Search

Full-text search with a unified API across multiple engines. Built-in drivers for Embedded (in-process SQLite FTS5, no external service), Postgres FTS (tsvector + GIN inside your existing Postgres), Meilisearch, Typesense, and Algolia. Custom drivers can be added via extend(). The searchable() mixin integrates search directly into your ORM models — upsert on save, remove on delete, query with a single static method.

Picking a driver by scale.

  • embedded — zero ops, ~50k–500k docs/index. Single process, single SQLite file per index.
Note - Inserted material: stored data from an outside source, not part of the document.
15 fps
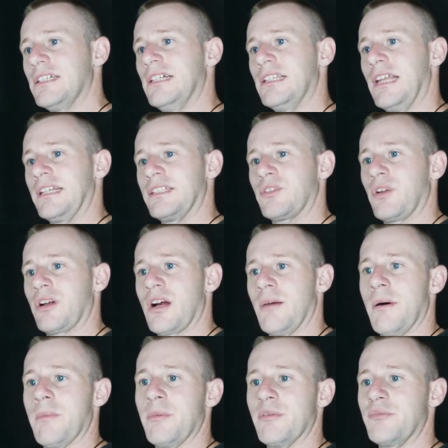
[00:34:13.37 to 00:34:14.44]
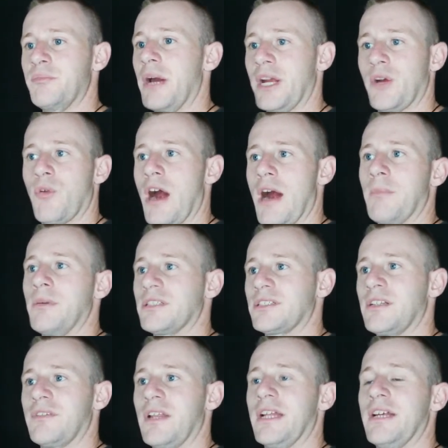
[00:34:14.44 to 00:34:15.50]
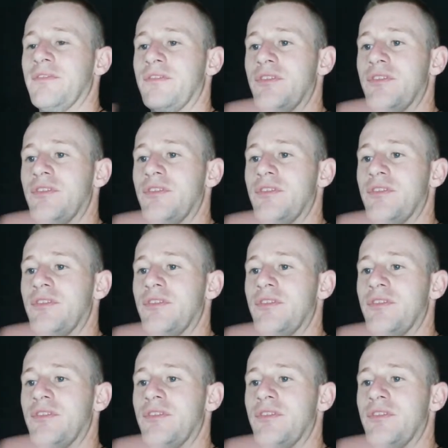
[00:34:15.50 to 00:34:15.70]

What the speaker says: Like, it's going to come up as bank robbery and stuff like that. If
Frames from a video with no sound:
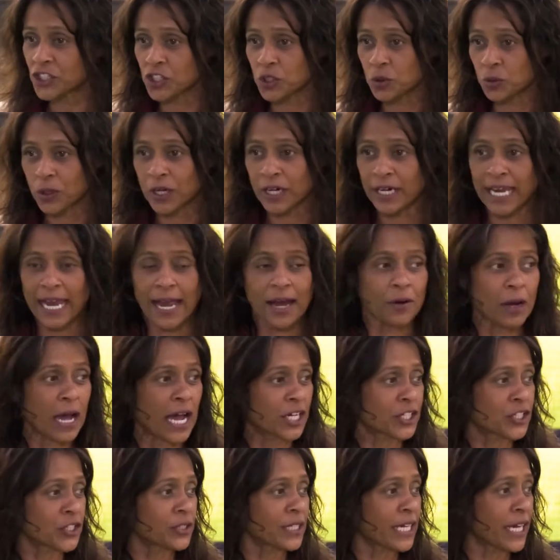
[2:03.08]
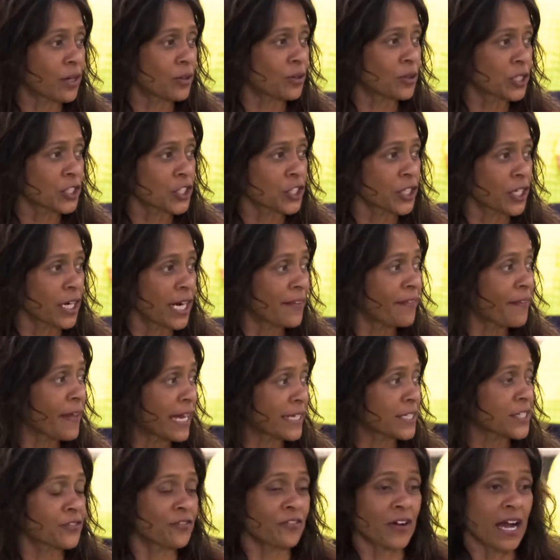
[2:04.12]
your workout as you get older, and
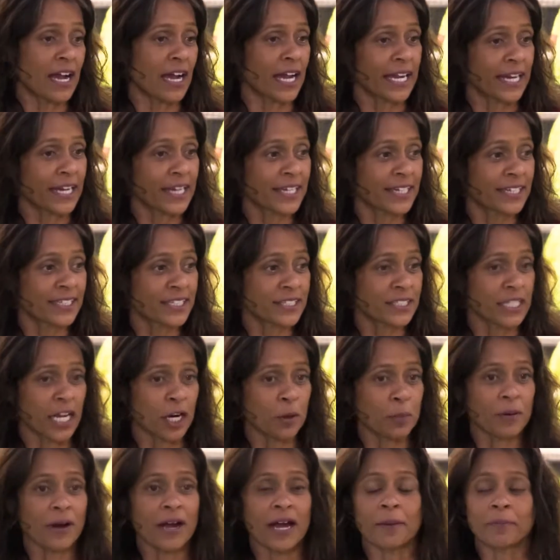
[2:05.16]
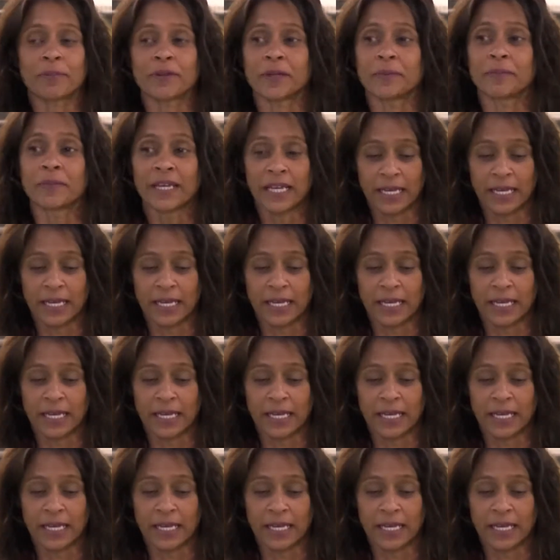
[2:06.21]
that's fine. It's not a problem.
The right answer for self-hosted SMB.
  • postgres-fts — drop-in upgrade for ~1M–100M docs/index using your existing Postgres. Multi-language stemming, replication, standard ops tooling.
  • meilisearch / typesense / algolia — when you already run them or need their feature ceiling (synonyms, learned ranking, advanced faceting).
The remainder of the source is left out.